I love my alma mater. During my time there, the faculty and programs helped me grow intellectually, emotionally, and spiritually. It was the right experience for me at the right time.

My alma mater is far from perfect, and there are many things about the private institution that make me uncomfortable. For example, it has had a terrible track record with handling campus assaults, including sexual assaults. Recent student activism has exposed this to the world, and the institution’s administration appears to be taking honest steps to address this. Students have also called out the institution for culturally insensitive (some say racist) practices that are deeply embedded in the culture. The institution’s administration appears to be addressing this, too. But administrative efforts on these difficult topics seem forced and reluctant. These efforts don’t align with their priorities of fundraising and painting a picture of my alma mater as a perfect college experience for its target market.

Recently, I learned that these administrative priorities are at odds with the student experience in more disturbing ways. The current president has been focused on building the endowment, and it on course to have it reach $500 million. This should be celebrated internally and externally if it weren’t for a two techniques the president uses. These techniques benefit the endowment at the expense of the educational experience the college is supposed to provide.

According to the National Association of College and University Business Officers’s CommonFund Study of Endowments [1](http://www.nacubo.org/Documents/EndowmentFiles/2016-NCSE-Public-Tables_Spending-Rates.pdf), it is standard practice for a private University to use a small percentage of the endowment to cover some operating expenses.
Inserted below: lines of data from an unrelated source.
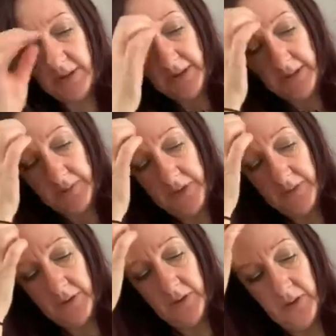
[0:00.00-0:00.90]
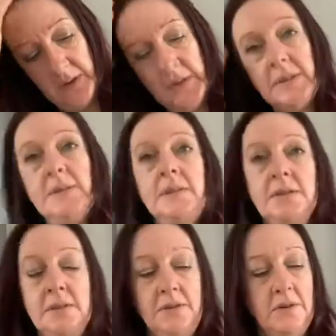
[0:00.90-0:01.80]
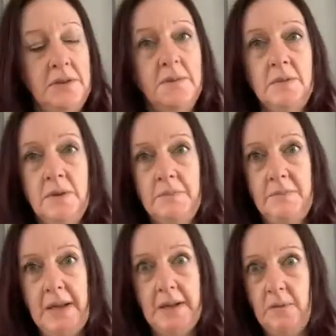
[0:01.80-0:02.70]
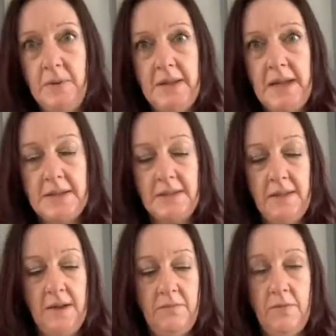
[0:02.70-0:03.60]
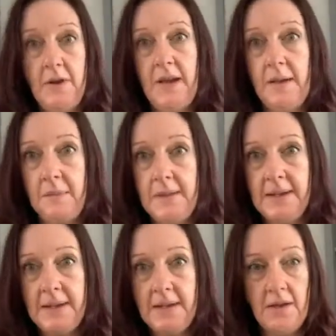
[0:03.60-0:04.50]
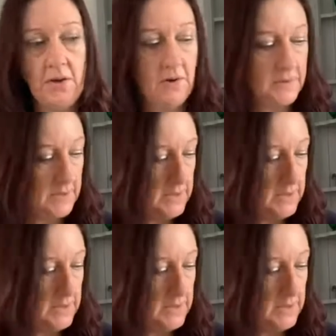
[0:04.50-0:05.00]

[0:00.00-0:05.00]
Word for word: just some different colours because I thought I don't want to battle with this and then run out of blinking yarn. Can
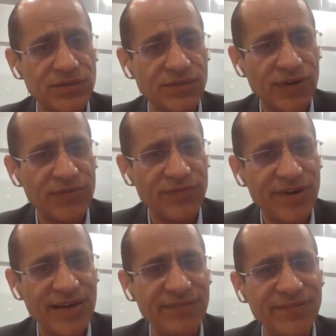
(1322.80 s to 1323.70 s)
one
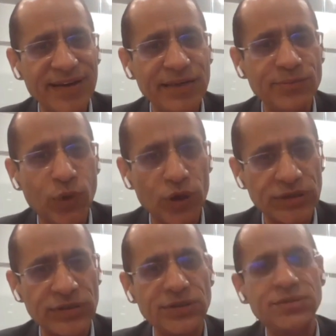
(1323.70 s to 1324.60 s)
very, very
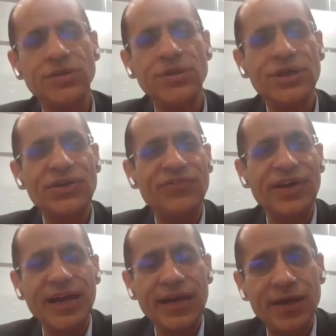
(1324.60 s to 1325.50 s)
important
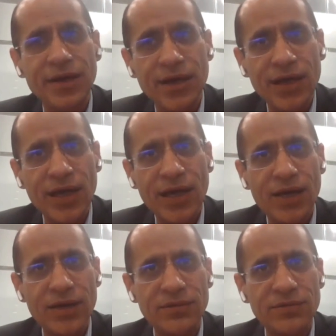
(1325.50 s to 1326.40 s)
way
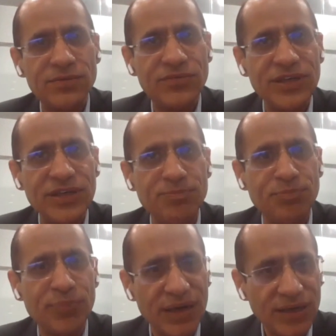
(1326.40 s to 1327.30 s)
we
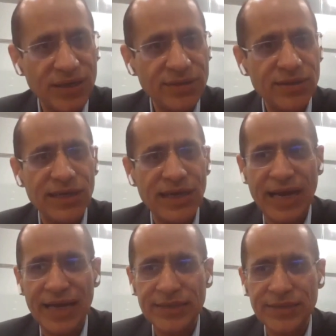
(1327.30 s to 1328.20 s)
build
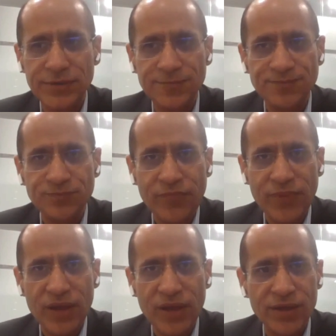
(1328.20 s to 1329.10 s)
and
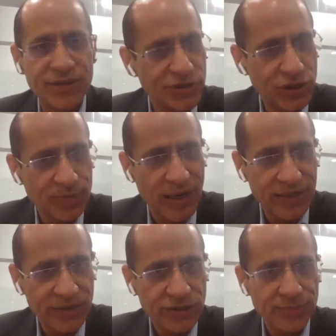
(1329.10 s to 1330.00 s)
nurture
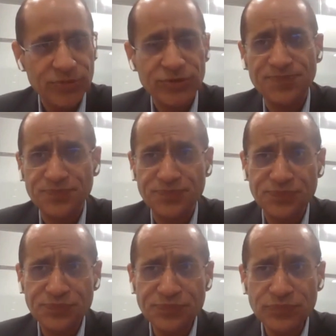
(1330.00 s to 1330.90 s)
partnerships.
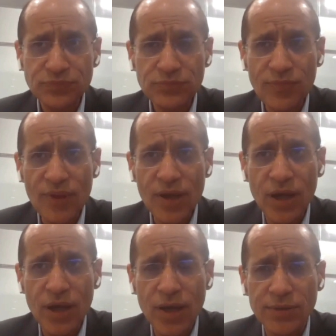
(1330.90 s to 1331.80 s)

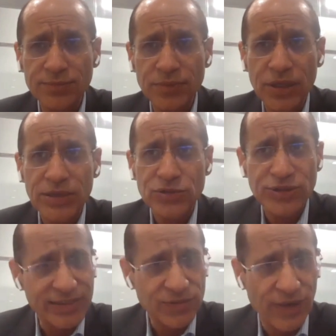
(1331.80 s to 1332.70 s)
So
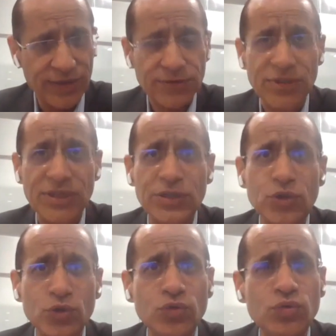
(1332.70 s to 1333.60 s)
that's one.
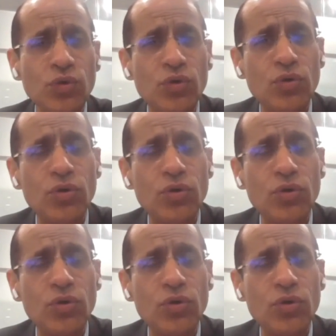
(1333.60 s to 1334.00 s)
Two,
We’re talking 4.4% or slightly more. My alma mater only uses 3%. This means that another University with a $500 million endowment would use $5 million more each year to cover operating expenses than my alma mater is allowing itself to do. Looked at another way, the president is restricting the use of the endowment for operating expenses so the endowment can appear to grow faster. Retriting the use of endowment funds for operating expenses is the prerogative of the president, and it’s certainly been approved by the school’s Board of Governors. But it does feel odd, especially at a time when it’s reported that the University is trying to reduce the academic budget by about $2 million through cuts to programs.

The second technique the president is using is more troubling. It involves taking funds from the school budget and putting them directly into the endowment. Specifically, it’s reported that any funds in the academic programs that are left over at the end of the fiscal year are taken back by the finance folks and transferred into the endowment. This is highly unusual. It’s more typical of Universities that funds left over at the end of the academic year are rolled over into next year’s academic budget. Sometimes only a percentage is rolled over with the remainer redistributed to meet other budget needs. It’s unheard of that a school will sweep funds and transfer them to the endowment. This means that a portion of every student’s tuition is directly used to build the school’s endowment.

If this is true, then my alma mater’s president is putting a presidential goal of hitting an endowment target far above the school’s commitment to provide a high quality living and learning environment for its students. As an alum, this is deeply troubling. Is it legal? Is it ethical? It’s certainly not right.